None of the participants had used audio transcription

before, but five out of seven participants liked the

possibility to have both, audio and text. Assessed

particularly positively was the unobtrusiveness of the

method, maintaining the oral fluency. Nonetheless,

the quality of the initial transcription is crucial for

further adoption.

2.2.4 Preferred Input Method

The overall quality and usability aspects of each

method played a big role in participants' preferences.

Furthermore, intended audience and purpose are key

drivers of the preferred method. If the goal was to

write a short story quickly, participants would choose

the speech-to-text input. The transcription technology

was preferred especially for longer, more meaningful

stories. Table 1 shows the acceptance among the

participants, multiple answers were possible. Since

older adults preferred the transcription technology, it

will be used for further development.

Table 1: Acceptance frequencies of input methods among

participants (N=8).

Technology Acceptance frequency

Transcription 6

Audio recording 2

Speech-to-text 4

3 AGE-APPROPRIATE DESIGN

3.1 Methods

To answer the second research question (“What are

minimal requirements for a conversational agent for

older adults in the context of Historytelling?”) a

workshop with three different groups was conducted.

Due to possibly low computer literacy among the

participants, the technology was partly replaced by a

real-life example. (see also Lindsay et al., 2012;

Sengpiel et al., In Press)

There are a variety of methods using real life

examples as prototypes for technology development,

among them „invisible technology videos“ (Lindsay

et al., 2012), (Cultural) Probes (Brandt and Grunnet,

2000), and Forum Theater (Rice et al., 2007).

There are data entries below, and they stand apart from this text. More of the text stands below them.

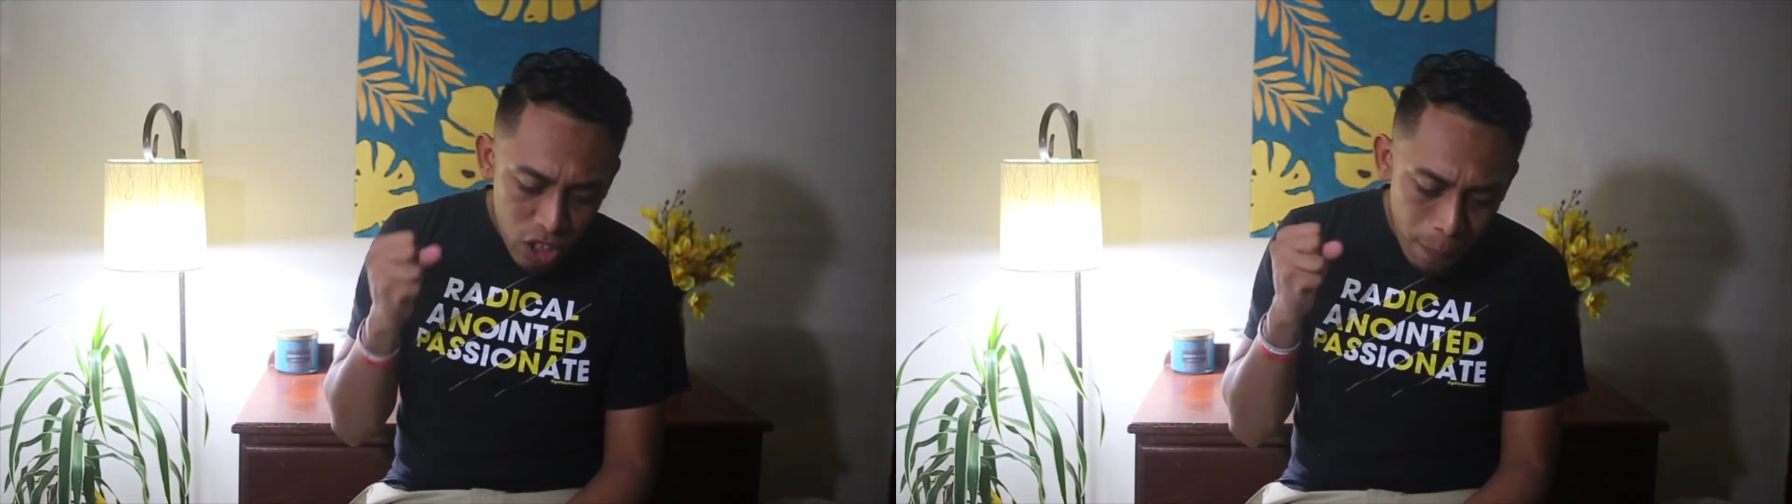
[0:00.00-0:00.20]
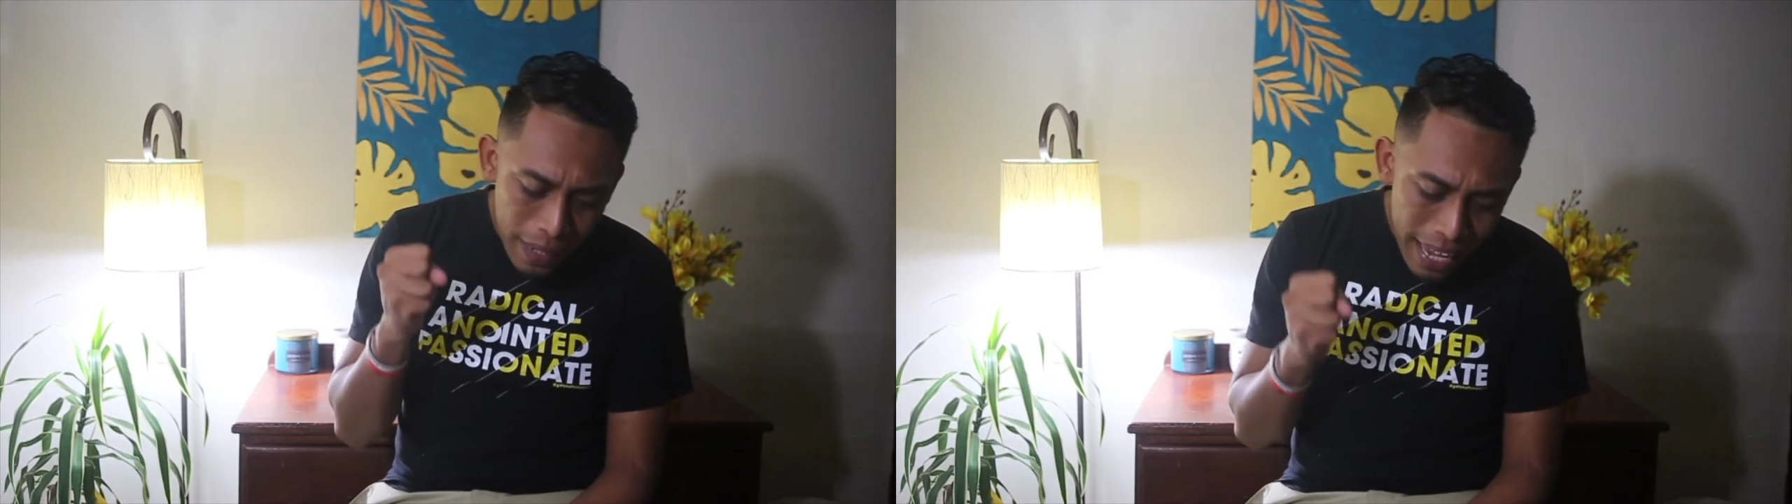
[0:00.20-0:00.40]

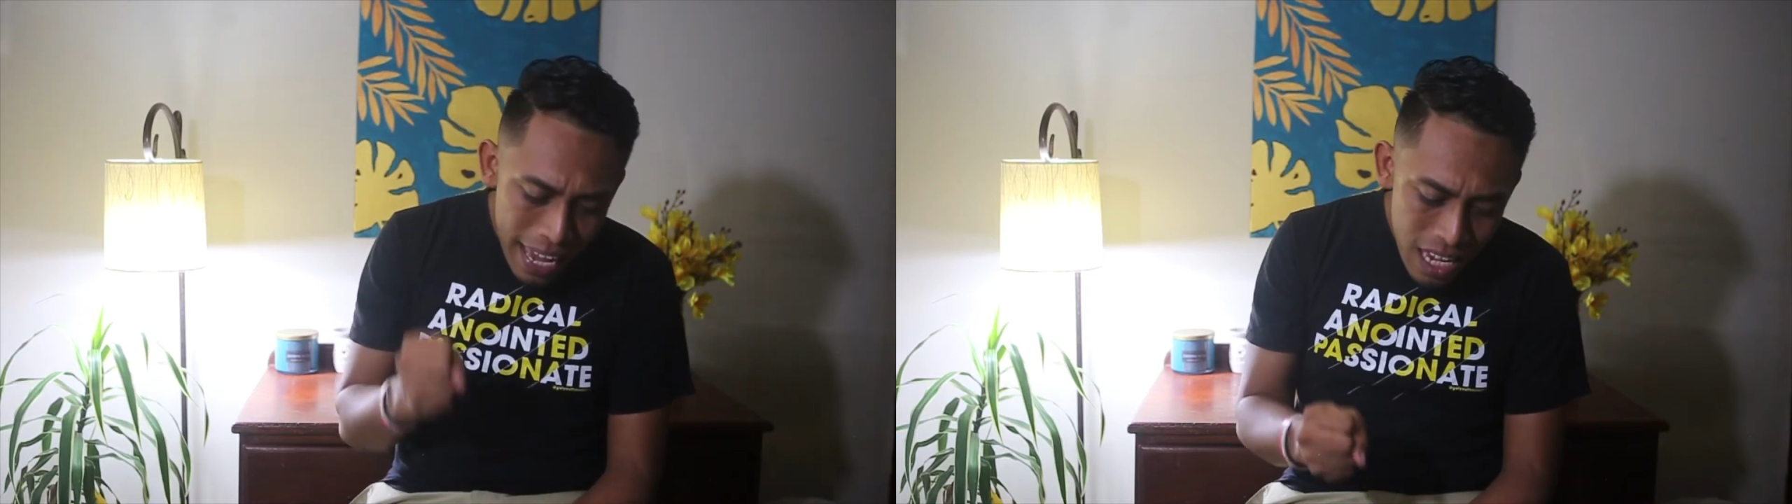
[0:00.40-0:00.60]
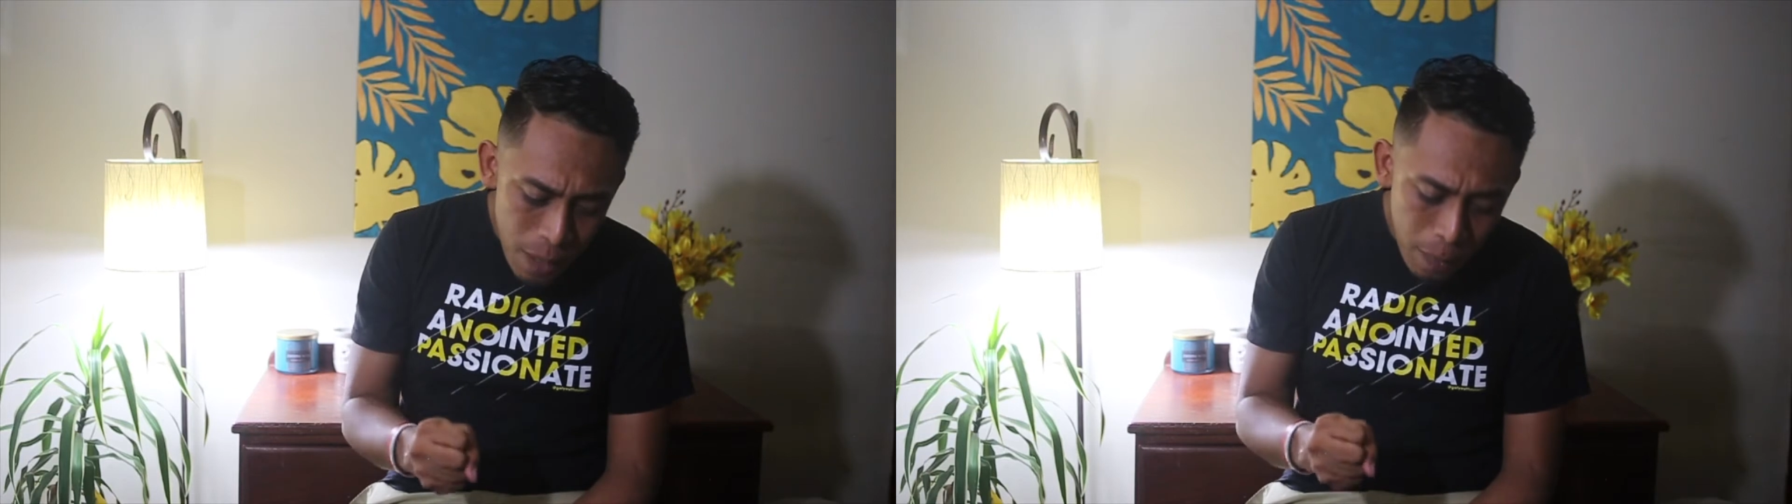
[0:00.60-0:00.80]
to be
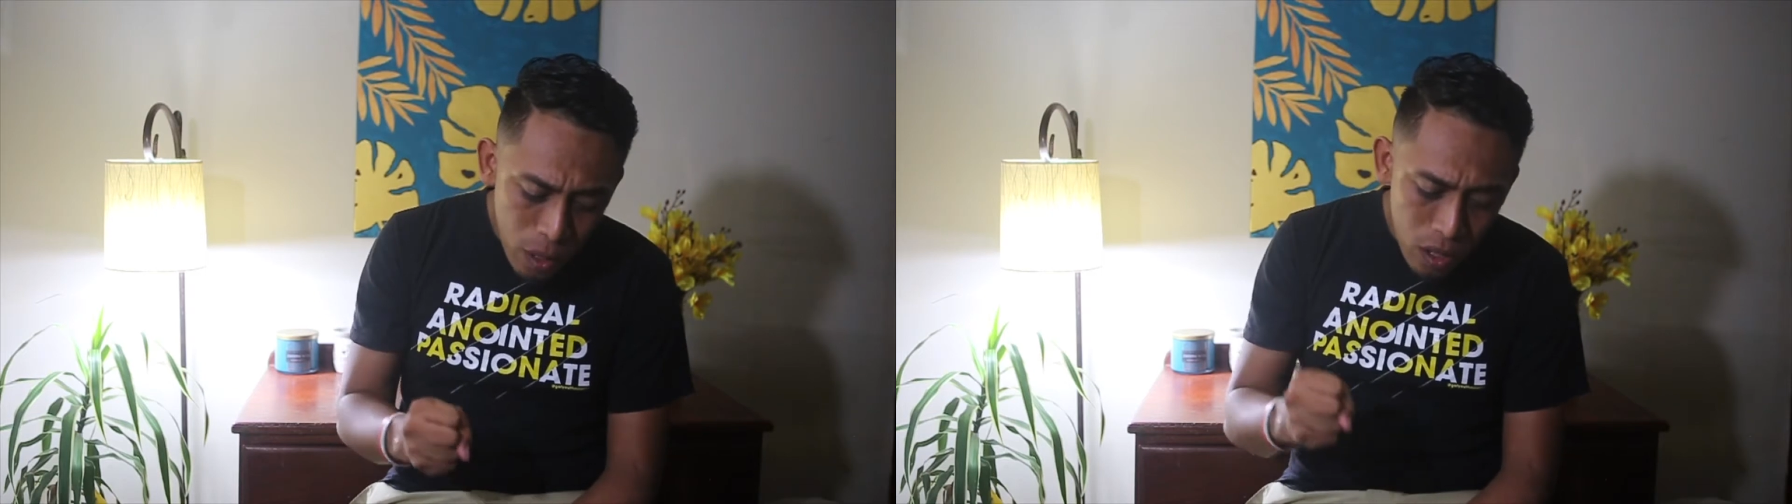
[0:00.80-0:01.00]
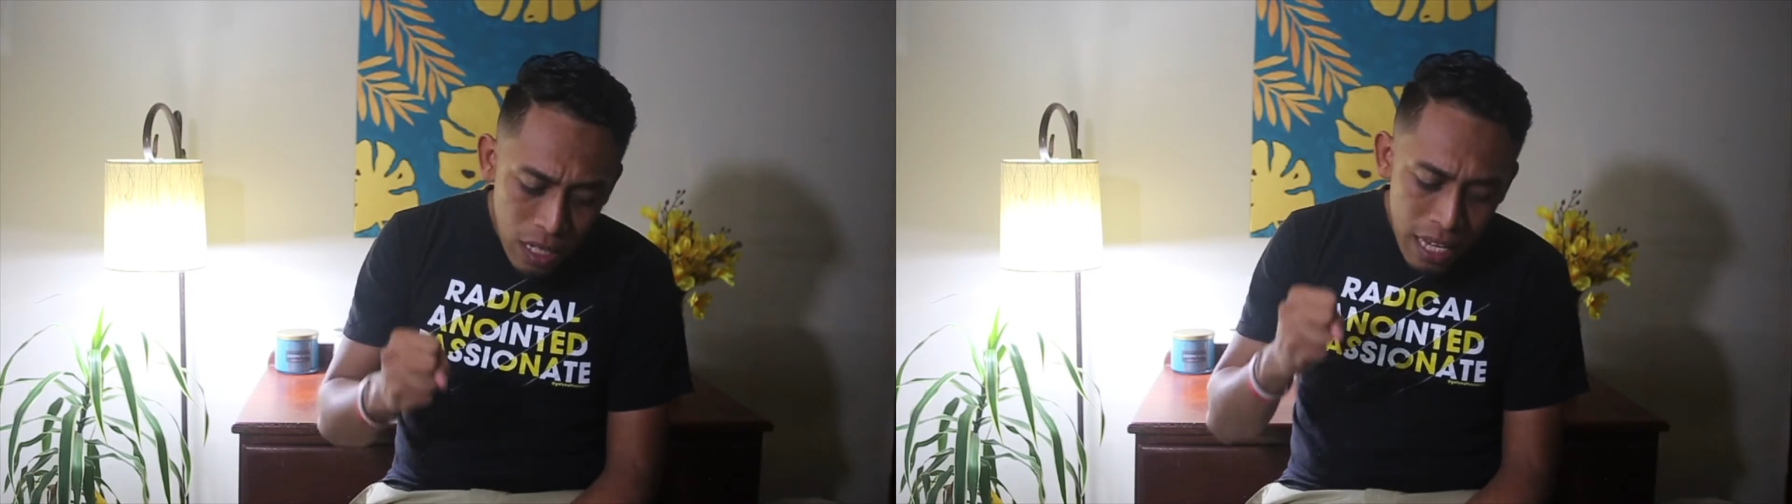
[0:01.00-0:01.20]

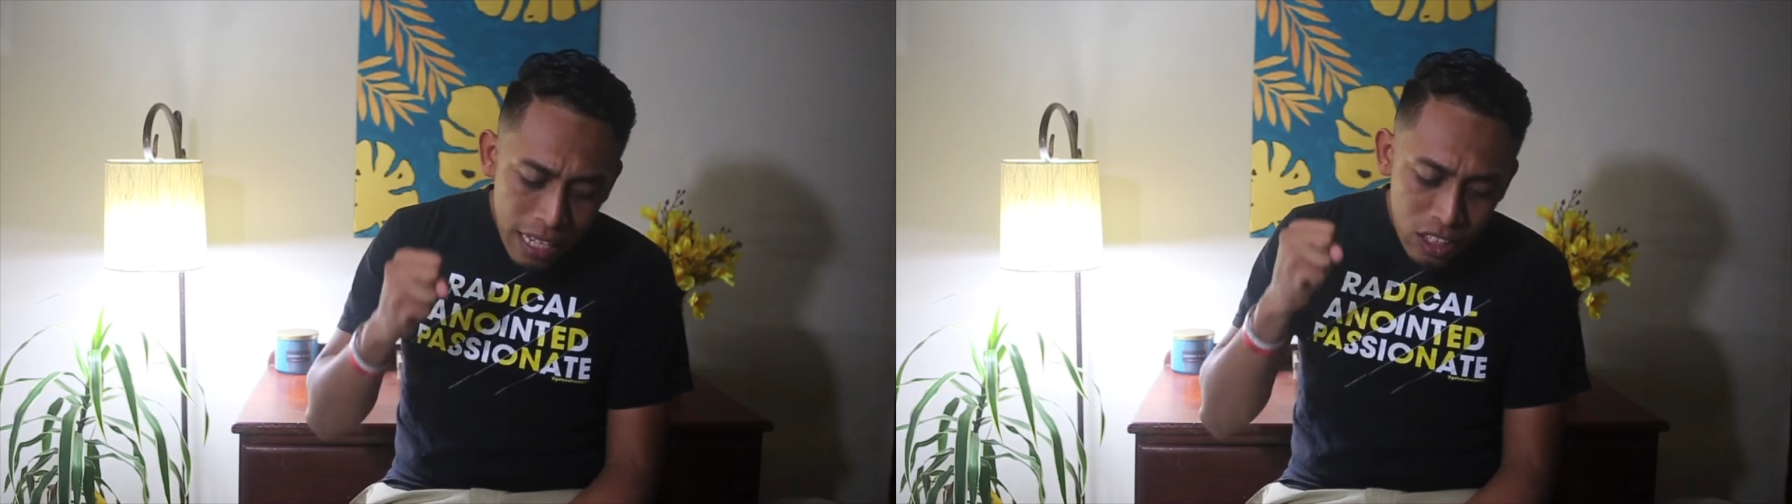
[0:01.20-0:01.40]
able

We used a simulation game often used in

educational context, more specifically a modified

simulation game used by Reich (2007).

He states that the ideal simulation game consists

of seven phases: (1) introduction, (2) information and

reading, (3) opinion-forming and strategy planning,

(4) interaction within the groups, (5) preparation of a

plenum, (6) conducting a plenum, (7) game

evaluation. Due to a lack of time, the second and third

phases were omitted during the workshop and

conducted a priori by the researchers. Phase seven

was conducted by the researchers after the workshop.

We recruited nine older women (M=68) through

the “Deutscher Frauenring e.V.”, a leading women's

organization in Germany, who took part in three

rounds within a larger full day workshop with several

parts on the University campus.

To record interactions, we used a desktop

microphone and the software “Speak a Message”

running on a laptop with external screen and mouse.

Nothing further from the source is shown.